N. radiosa, D. communis and T. Volvocina were dominant species in Manyas Reservoir and they were also observed as dominant in Kocaçay Stream (Çelik, 2022). This suggests that Kocaçay Stream may not only be the source of water but also be a source of planktonic organisms to the reservoir. A notable difference between the two studies is the number of Cyanobacteria. Çelik (2022) reported only one species of Cyanobacteria, Oscillatoria tenuis C. Agardh ex Gomont, whereas in this study, six Cyanobacteria species were identified. This was probably due to the high flow and turbulence in the Kocaçay Stream. In running waters, most Cyanobacteria fail to grow at high flow rates (Mitrovic et al., 2011).
Zünbülgil Ünsal (2024) studied the planktonic and benthic diatom community structure of the Kocaçay Delta between 2018 and 2019 and identified 357 taxa. The number of taxa that were identified in that study was about six times higher than those in our findings. This was probably because that study covered more habitat types (floodplain forest, lagoons and streams).
CCA showed that F. capucina was closely related to TN. This species is commonly collected in Turkish lakes (Koçer et al., 2012). Gregersen and Simon (2022) observed that F. capucina positively responded to increasing TN levels in a nutrient enrichment study. In Manyas Reservoir, this species was abundant at the first station (the riverine zone), which is usually turbulent, and nutrients are brought up from the sediment by resuspension.
CCA placed N. radiosa near the pH vector. This species was dominant in spring when the pH was high in the reservoir. Kılınç and Sıvacı (2001) reported that N. radiosa was a common member of diatom flora of the alkaline Hafik and Tödürge lakes in northeastern Turkey. Han et al. (2023) also found that N. radiosa was abundant in moderately alkaline lakes in Northeastern China.
CCA placed T. volvocina near the NO3-N vector. This species is widespread in lakes and reservoirs in Turkey (Öterler, 2013). T. volvocina is a typical indicator of medium to high levels of organic matter, and it is usually associated with high nitrogen levels (Balzer et al., 2023). The high nitrogen concentrations from runoff of farmlands might have stimulated the growth of this euglenoid in Manyas Reservoir.

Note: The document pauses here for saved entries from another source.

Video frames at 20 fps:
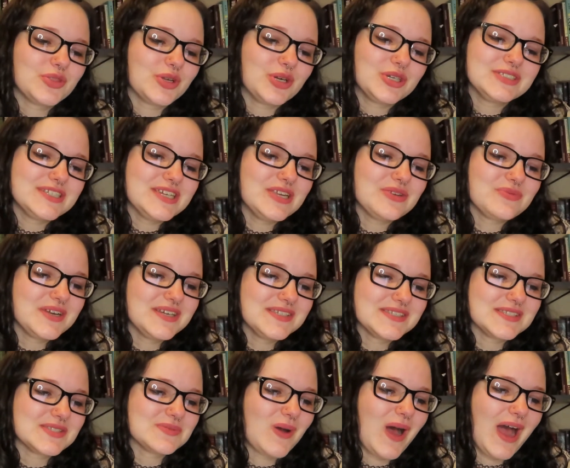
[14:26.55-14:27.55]
13
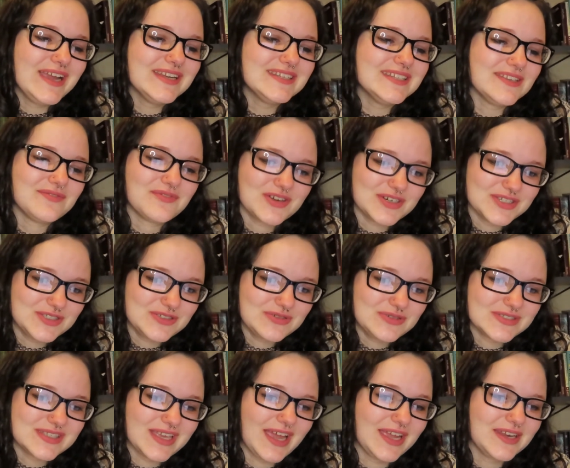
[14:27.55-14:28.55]
Reasons Why did for
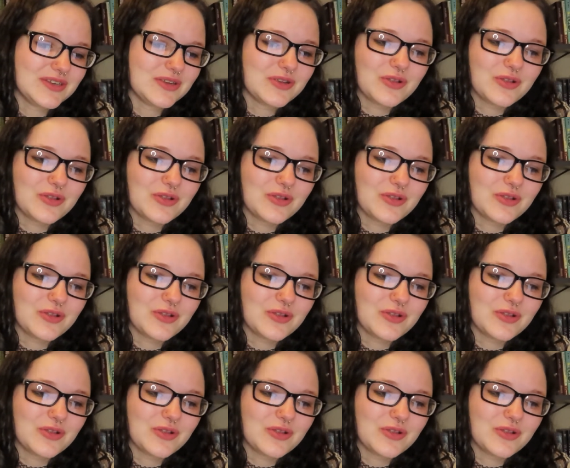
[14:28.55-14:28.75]
suicide.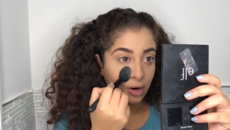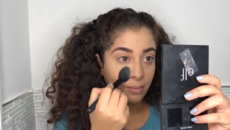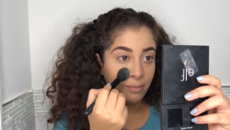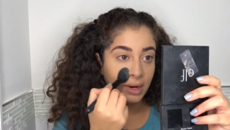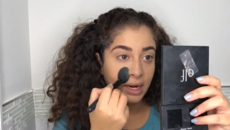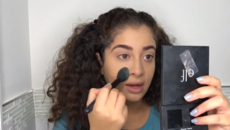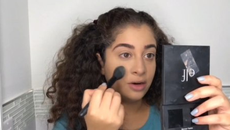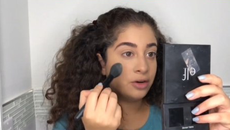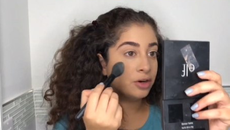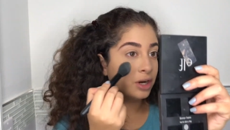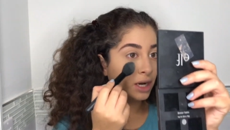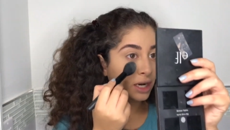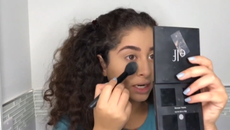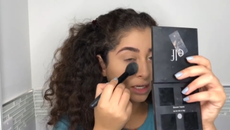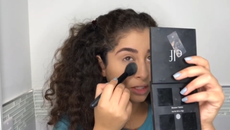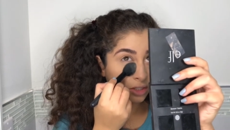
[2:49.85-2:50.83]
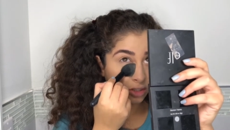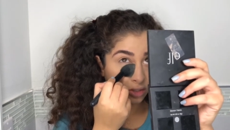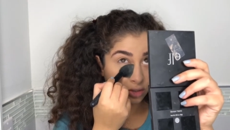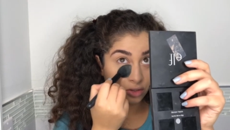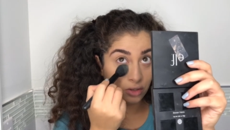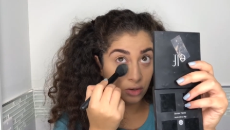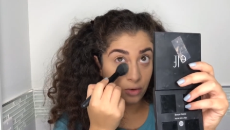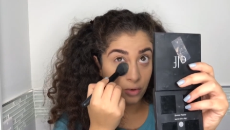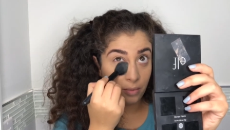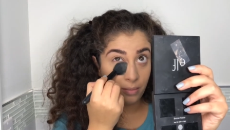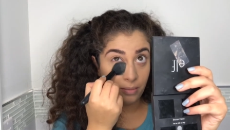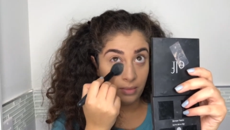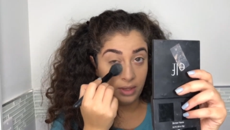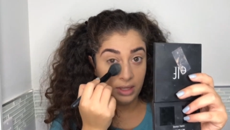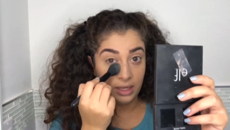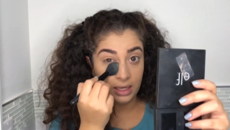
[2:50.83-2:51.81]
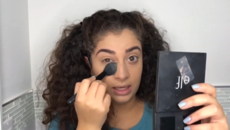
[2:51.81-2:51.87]
my under eyes so
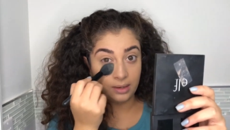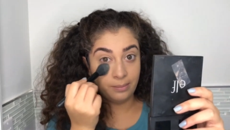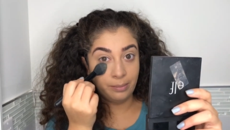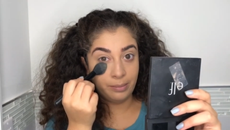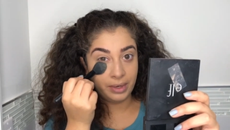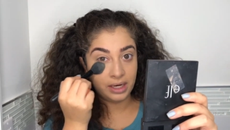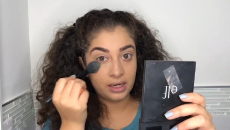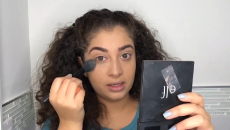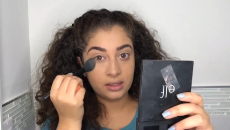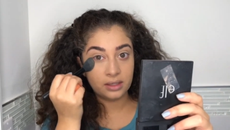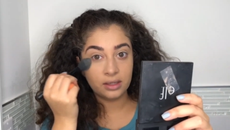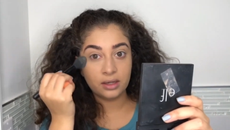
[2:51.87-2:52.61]
it can bake.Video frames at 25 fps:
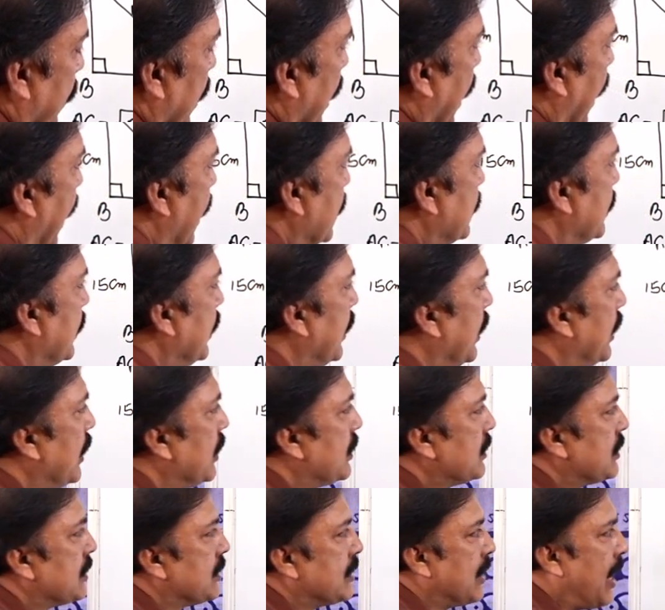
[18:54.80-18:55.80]
As
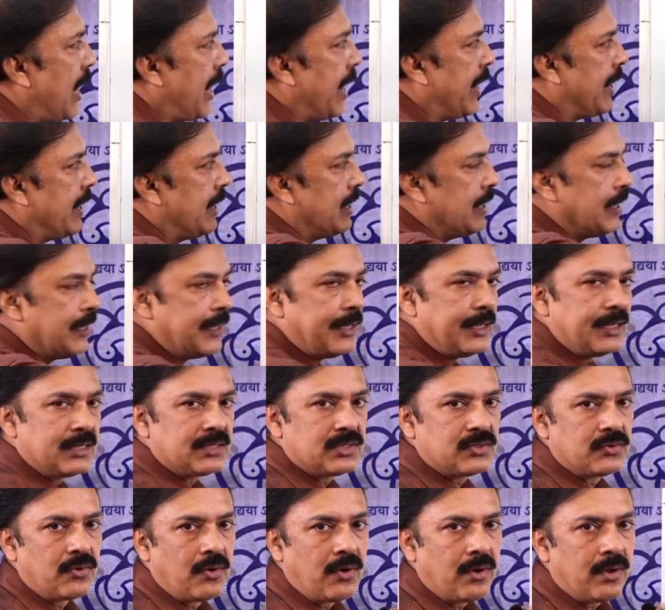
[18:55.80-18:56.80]
each side
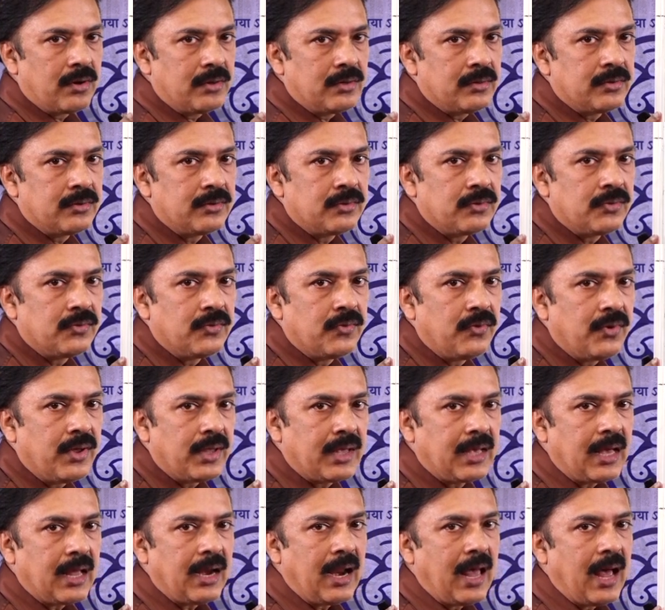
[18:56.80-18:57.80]
is known, we
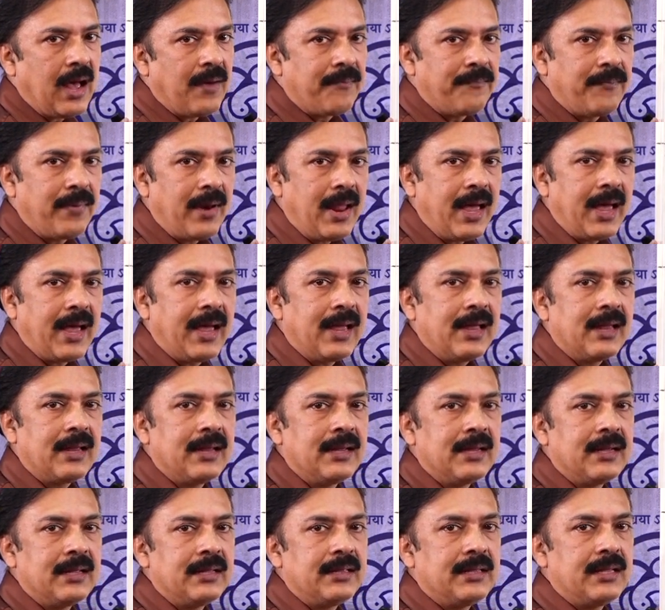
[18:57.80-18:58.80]
can apply
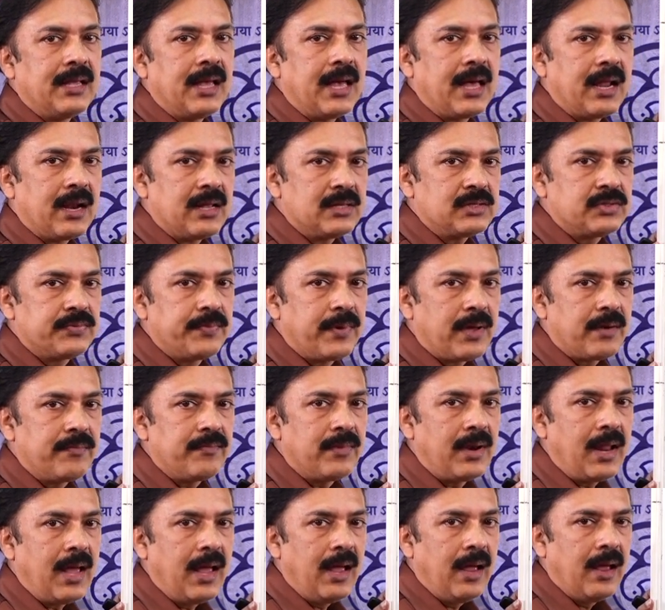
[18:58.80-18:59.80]
the Heron's
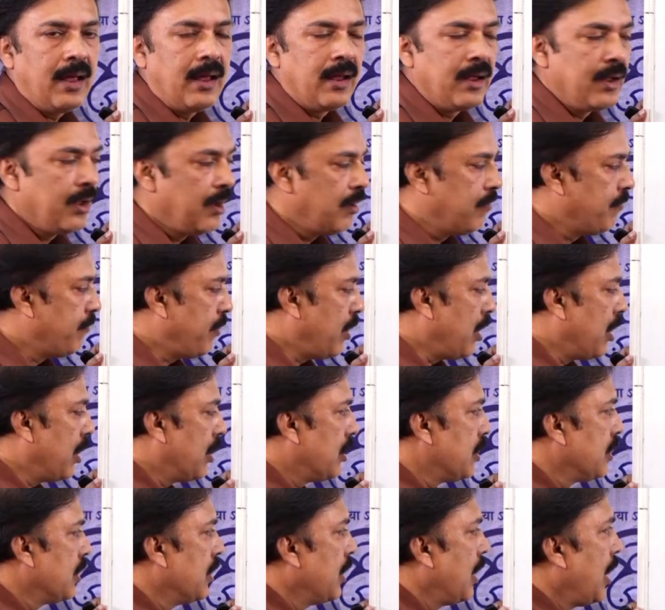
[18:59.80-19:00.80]
formula,
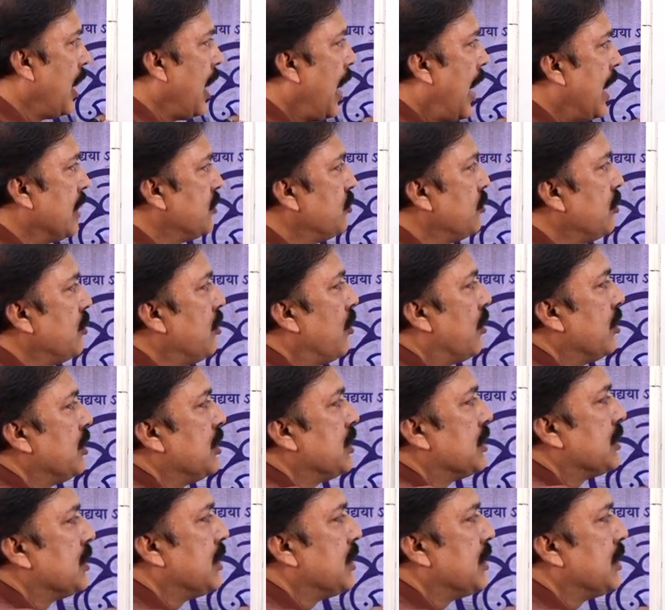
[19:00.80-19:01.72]
but as we know this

CCA showed that D. communis was closely related to EC. Ersanlı and Gönülol (2003) stated that D. communis was a common member of the phytoplankton of Lake Simenit, Turkey, which has high EC. The other dominant diatom species C. meneghiniana, N. lorenziana, D. protuberans and P. simplex did not show any specific association with any measured physical or chemical variables. These species are typically cosmopolitan and widely distributed in inland waters of all continents (Klimaszyk et al., 2022).
High pH values in the reservoir probably favored C. meneghiniana, which dominated phytoplankton. According to Vidaković et al. (2024), C. meneghiniana is an alkalophilic diatom that thrives well at high pH levels.
In conclusion, environmental gradients in Manyas Reservoir strongly regulated phytoplankton community structure, particularly favoring cosmopolitan diatom species in turbulent inflow regions. T, EC, TN, NO3-N, DO and pH played a significant role in driving the seasonal distribution of dominant phytoplankton species in the reservoir. The interpretation of the dataset shows the ecological reliability and scientific value of this study. Finally, due to the importance of the Manyas Reservoir as a water resource for irrigation, flood control and hydropower production, monitoring and management of the reservoir in the future is recommended.